(Items listed in a dataset)

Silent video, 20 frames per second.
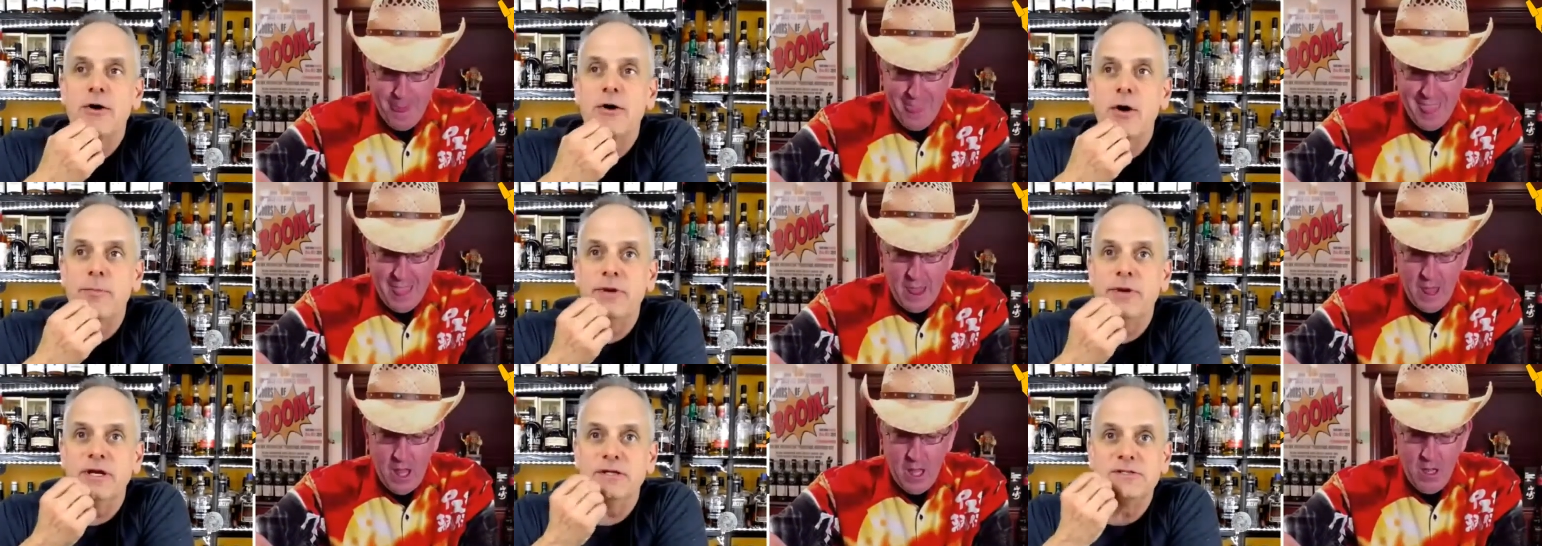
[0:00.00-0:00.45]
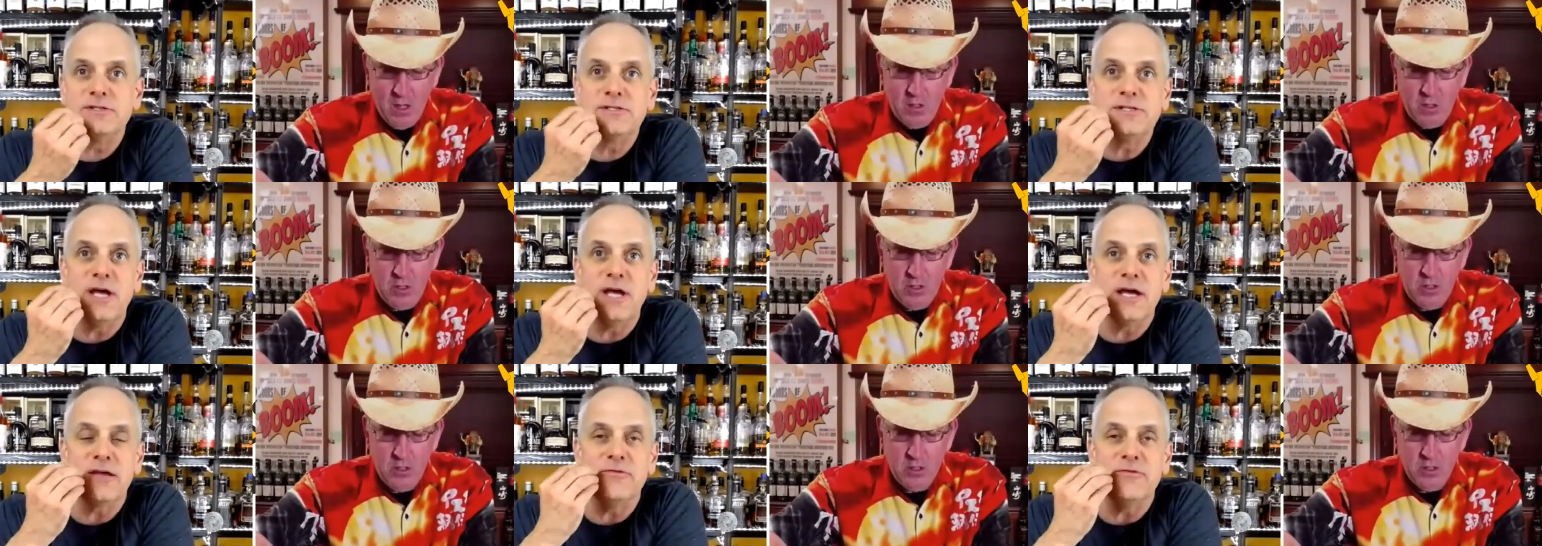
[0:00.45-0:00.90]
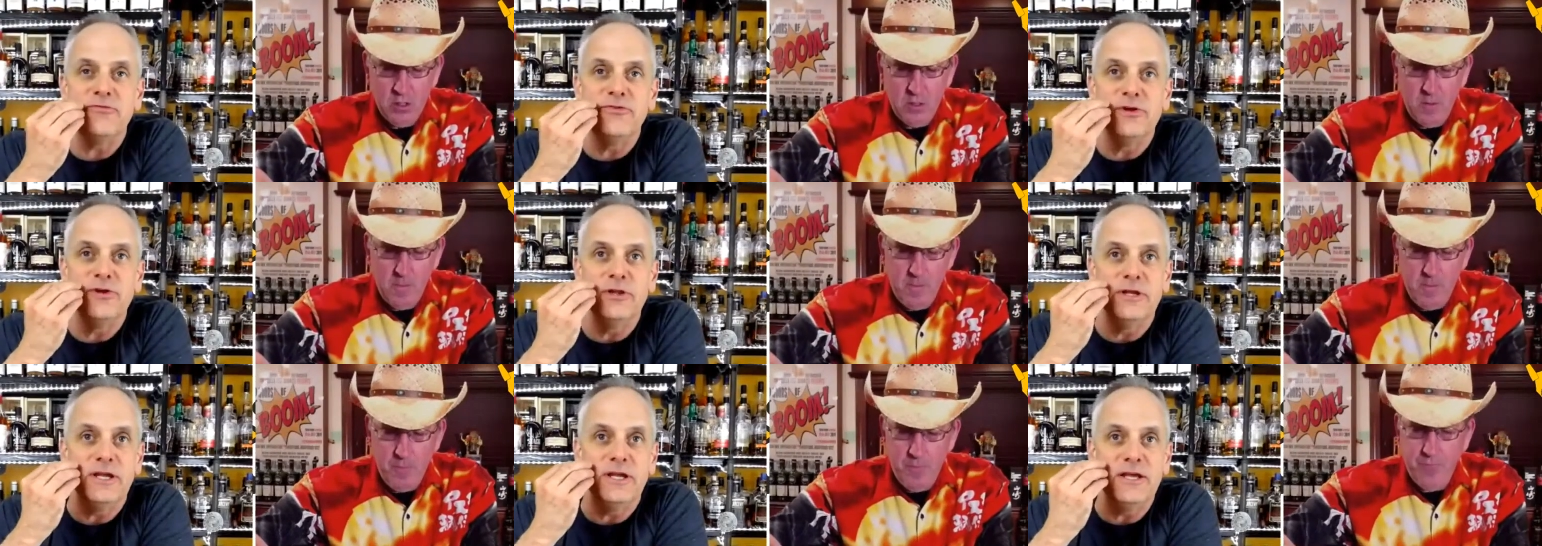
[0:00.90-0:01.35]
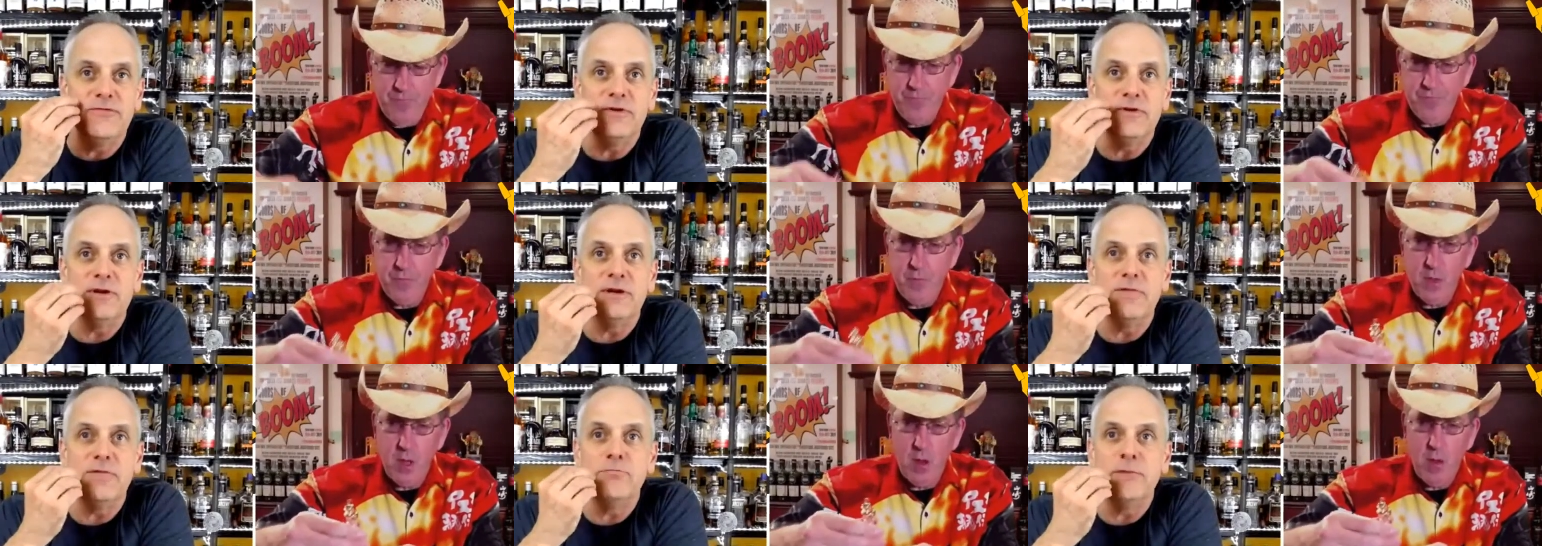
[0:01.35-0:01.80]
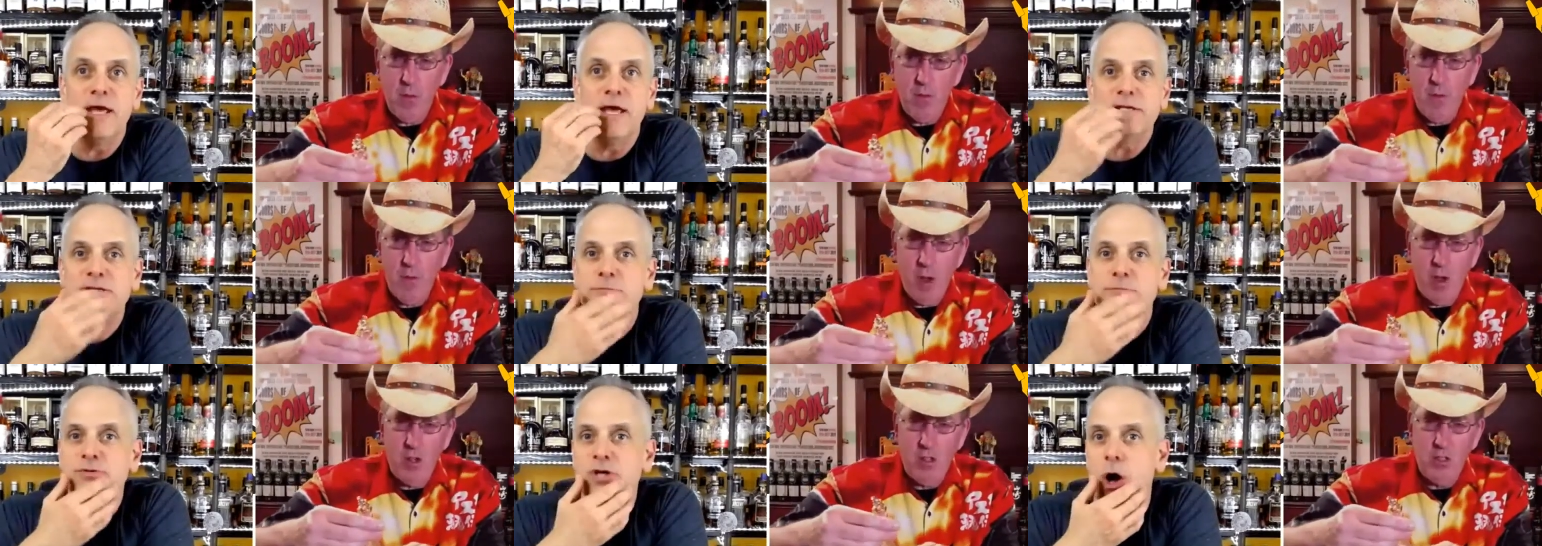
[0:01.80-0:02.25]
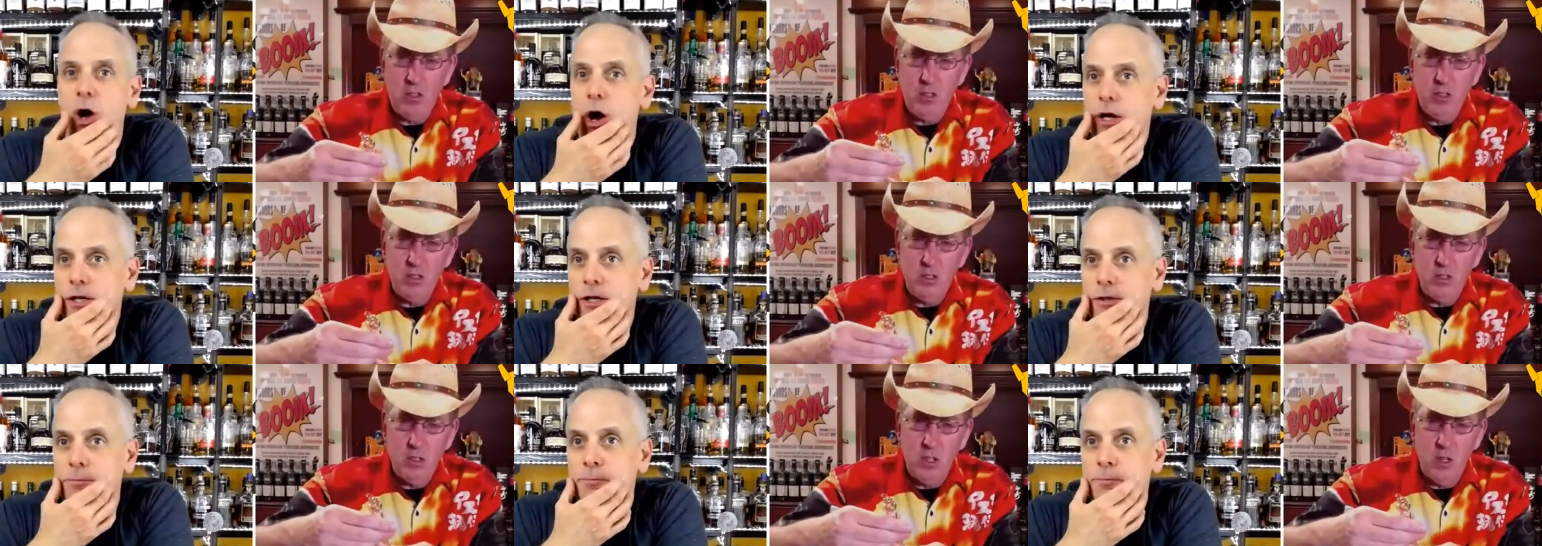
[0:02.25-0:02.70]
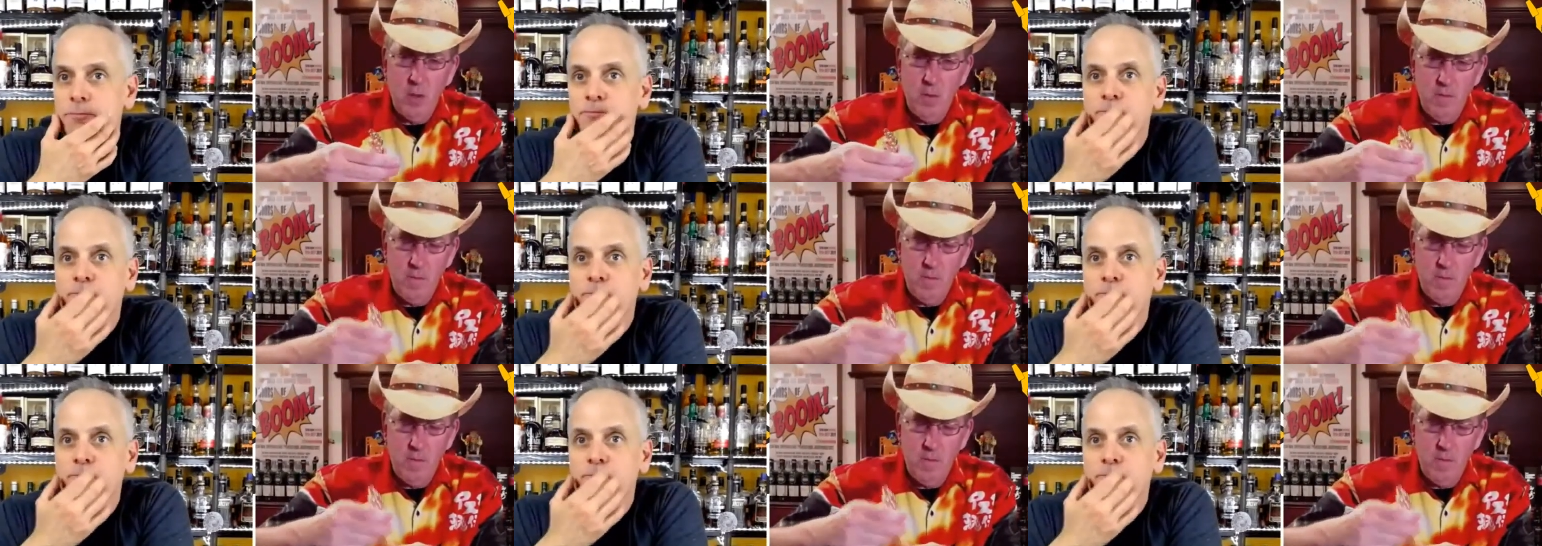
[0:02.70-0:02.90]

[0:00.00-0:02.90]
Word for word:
Speaker 1: I mean, it's, I can feel it even as I'm talking,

**How to complete this task**
Could you set down the records above word for word, without any of the pictures?

**Output for this task**
Silent video, 20 frames per second.
[0:00.00-0:00.45]
[0:00.45-0:00.90]
[0:00.90-0:01.35]
[0:01.35-0:01.80]
[0:01.80-0:02.25]
[0:02.25-0:02.70]
[0:02.70-0:02.90]

[0:00.00-0:02.90]
Word for word:
Speaker 1: I mean, it's, I can feel it even as I'm talking,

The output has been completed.